---------- The data ----------

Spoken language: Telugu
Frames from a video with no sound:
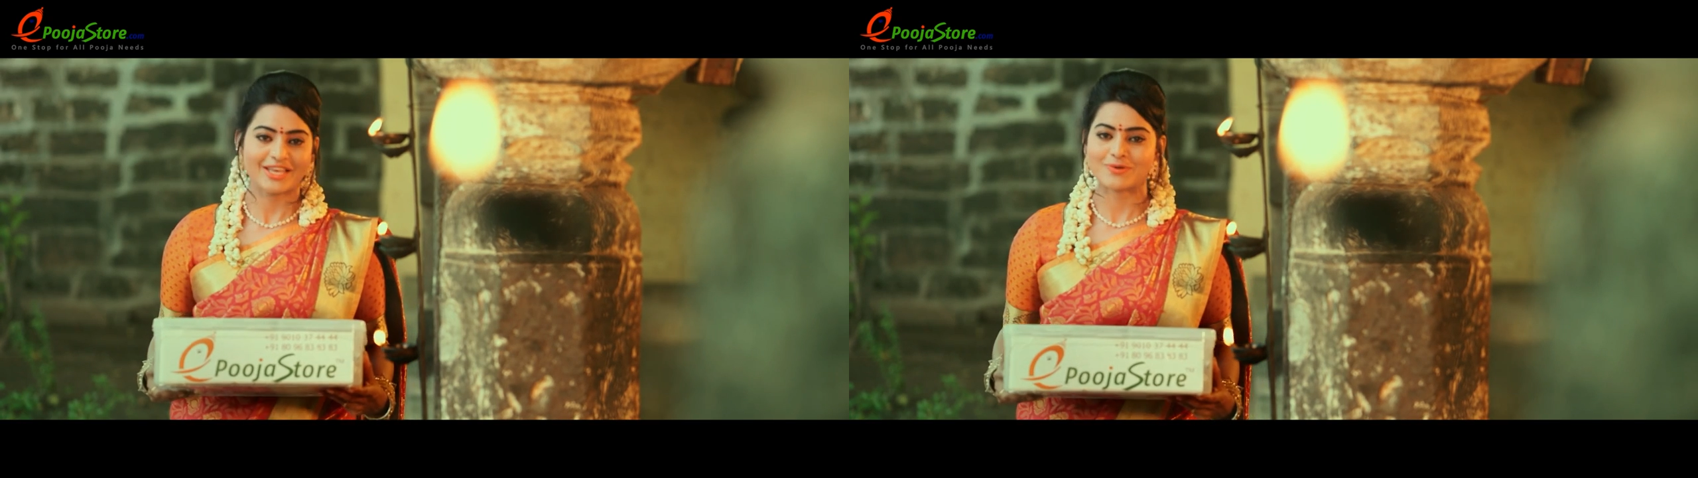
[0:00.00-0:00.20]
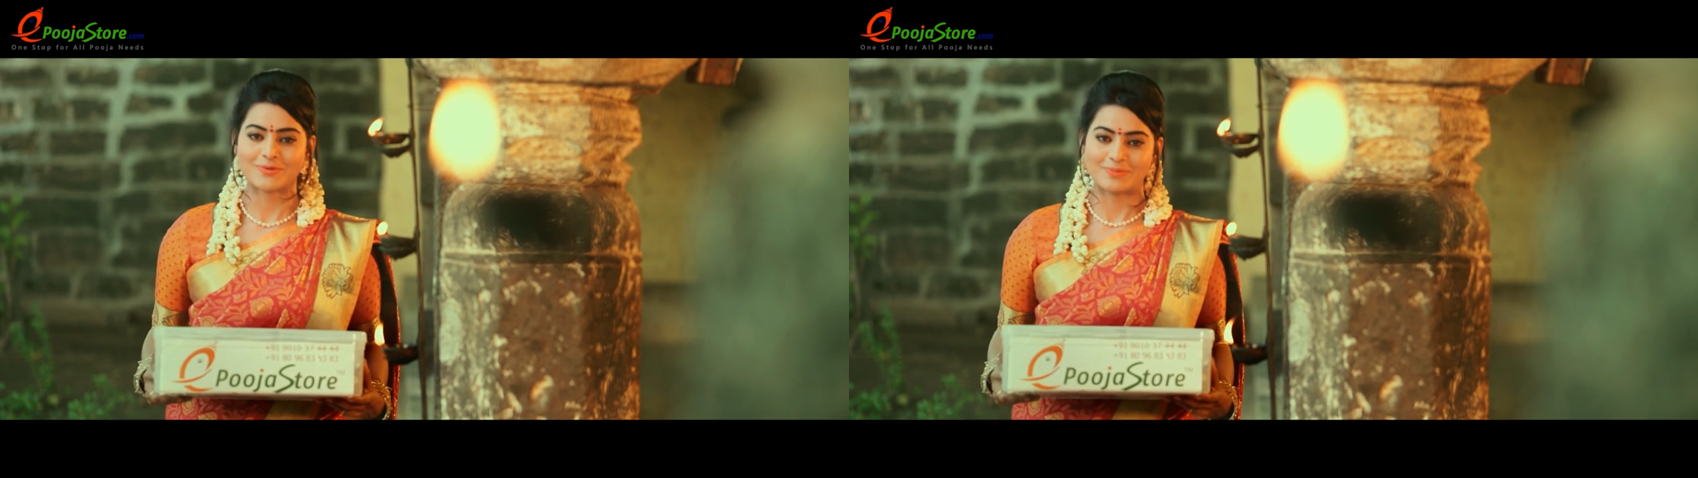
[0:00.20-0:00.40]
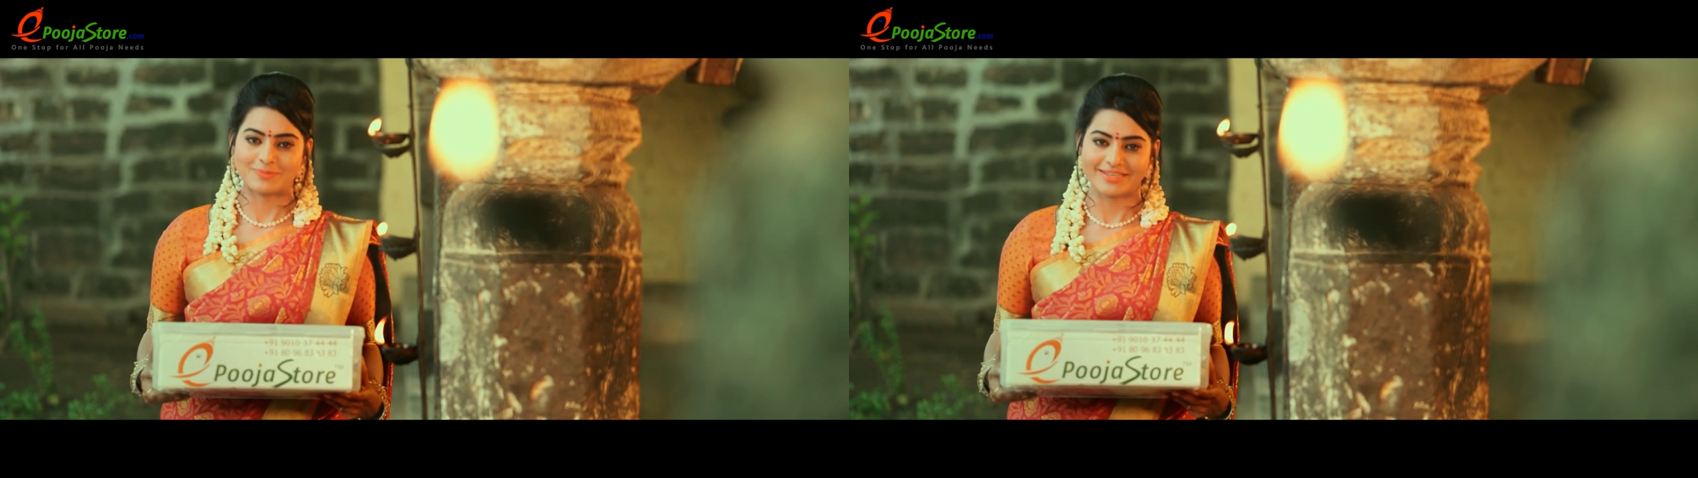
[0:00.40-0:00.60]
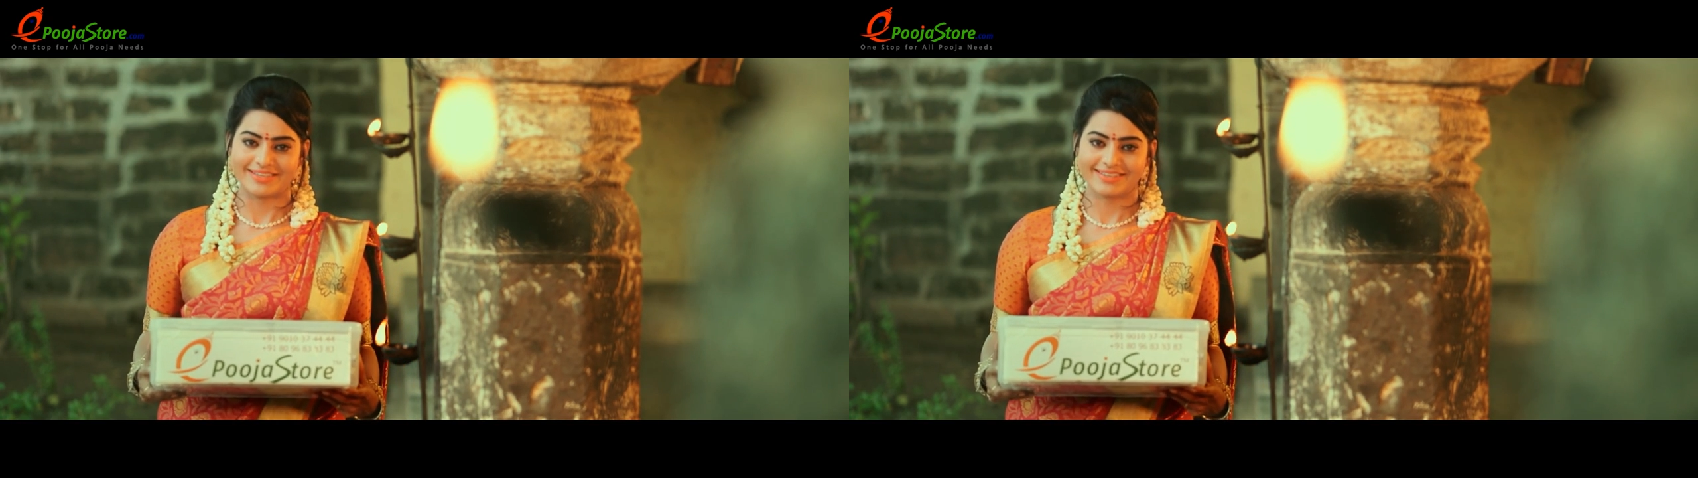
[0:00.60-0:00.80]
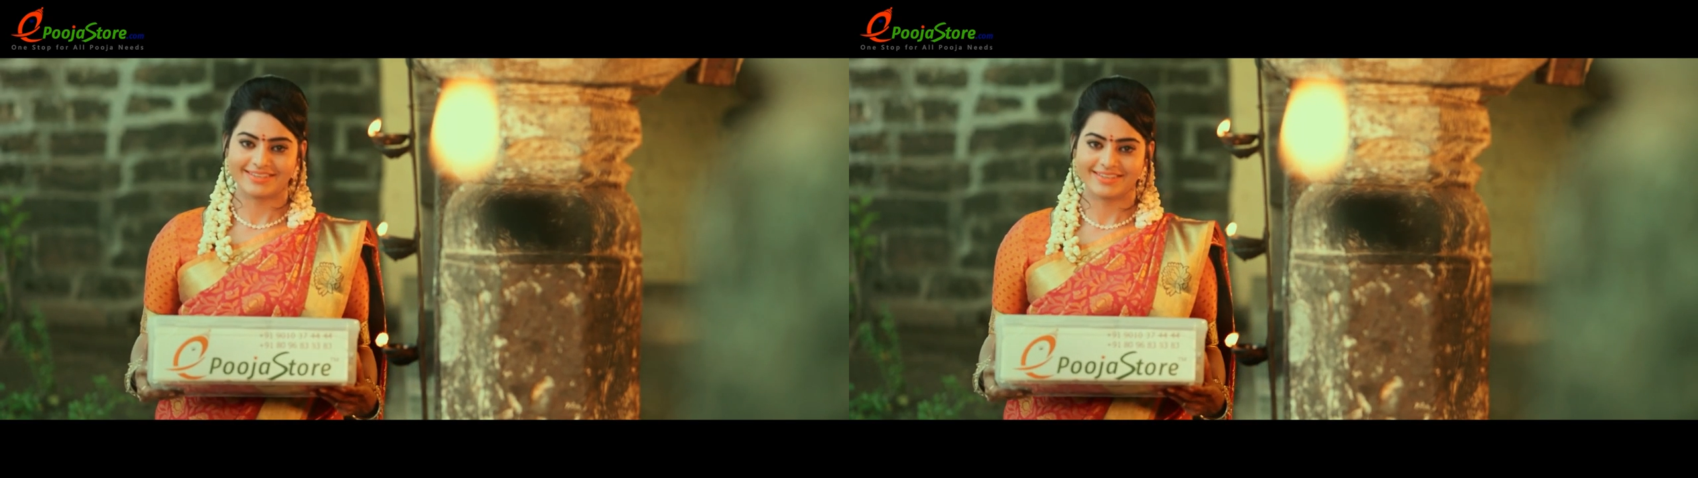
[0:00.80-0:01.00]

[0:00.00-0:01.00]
ఏ హోమమైనా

----------

Instructions for the task — Reproduce each line above precisely, with no pictures.

Response box —
Spoken language: Telugu
Frames from a video with no sound:
[0:00.00-0:00.20]
[0:00.20-0:00.40]
[0:00.40-0:00.60]
[0:00.60-0:00.80]
[0:00.80-0:01.00]

[0:00.00-0:01.00]
ఏ హోమమైనా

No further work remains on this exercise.